Forum Posts Following Followers
879 741 5447

If the radiation doesn't kill me, the bleak view will

Who would have guessed a nuclear fallout could be so depressing? I'll concede that, during such a catastrophic event, most people would die and the tortured living would be crazy with the smell of death enveloping them. I'll even admit that buildings designed to withstand a 4.0 shake on the Richter scale may not be able to stand strong during a 40 megawatt blast. Yes, shades of gray dominating the landscape seems like a plausible consequence for setting off a massive bomb. But does it have to look so darn uninviting?

I have been playing Fallout 3 the last few days and I feel like I am the unlucky survivor of a digital, yet still quite powerful, blast. A large part of the appeal of playing games as a whole, and specifically open world games, is the joy in discovering new places that not only provide enticing gameplay opportunities, but offer a visual treat as well. It's why I so eagerly traipsed through Stilwater and Liberty City this year, roamed the lands of Albion twice, and place Nippon at the top of my virtual vacation resorts. I search for diversity, beauty, and exhilarating new areas... and Fallout 3 doesn't have any of that.

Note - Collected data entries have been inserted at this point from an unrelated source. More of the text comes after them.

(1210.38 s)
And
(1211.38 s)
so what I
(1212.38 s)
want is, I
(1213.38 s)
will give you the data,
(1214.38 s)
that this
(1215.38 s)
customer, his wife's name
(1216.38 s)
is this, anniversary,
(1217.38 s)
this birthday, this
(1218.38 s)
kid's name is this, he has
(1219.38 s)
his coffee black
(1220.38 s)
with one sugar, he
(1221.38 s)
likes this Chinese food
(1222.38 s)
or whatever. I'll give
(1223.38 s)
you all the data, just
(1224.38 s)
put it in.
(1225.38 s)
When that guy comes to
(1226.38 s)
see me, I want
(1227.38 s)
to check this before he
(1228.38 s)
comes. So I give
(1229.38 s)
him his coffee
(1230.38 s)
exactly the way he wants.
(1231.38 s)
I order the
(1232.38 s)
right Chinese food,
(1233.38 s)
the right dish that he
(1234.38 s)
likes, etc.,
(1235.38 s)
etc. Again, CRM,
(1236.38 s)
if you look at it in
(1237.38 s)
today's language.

Everything looks identical in post-apocalyptic D.C. One town melds into the other, each awash in a sea of indistinguishable crumbling buildings and a gray palette that has never heard of the word "pigmentation." Fallout 3 is an ugly game, almost too ugly to play. RPGs are an escape, a way to experience the world in a consequence free environments. To interact with people in a way you would never dream of in real life and see sights mere humans have not been privy to.  Yeah, the game captures what the world would be like after the bomb hits, but is that really a good thing? There is no imagination, no life, no reason to explore in Fallout 3. 

I am not a stupid man. I understand that, to create a post-apocalyptic wasteland, you have to eschew the majority of the color scale. I knew going in that this wasn't going to be as warm or enticing as Nuts & Bolts or Oblivion. The sheer lack of imagination is startling, though. I am not impressed with a strict representation of what our world is destined to look like. They could create a virtual cow intestine or factually correct landfill and I wouldn't want to experience those either. Fallout 3 has become a monotonous, arduous experience. Apparantly, a perfect recreation of human destruction makes for a lousy game world. 

I have issues with the shooting (the worst aspects of First Person Shooters and Role Playing Games in one tight package!) and the character interaction (three choices, none of them what I want to say), but it's the bleak aesthetics that's keeping me away. Is there a reason to keep trudging through this desolate landscape? Or should I shelve it for a world actually worth visiting?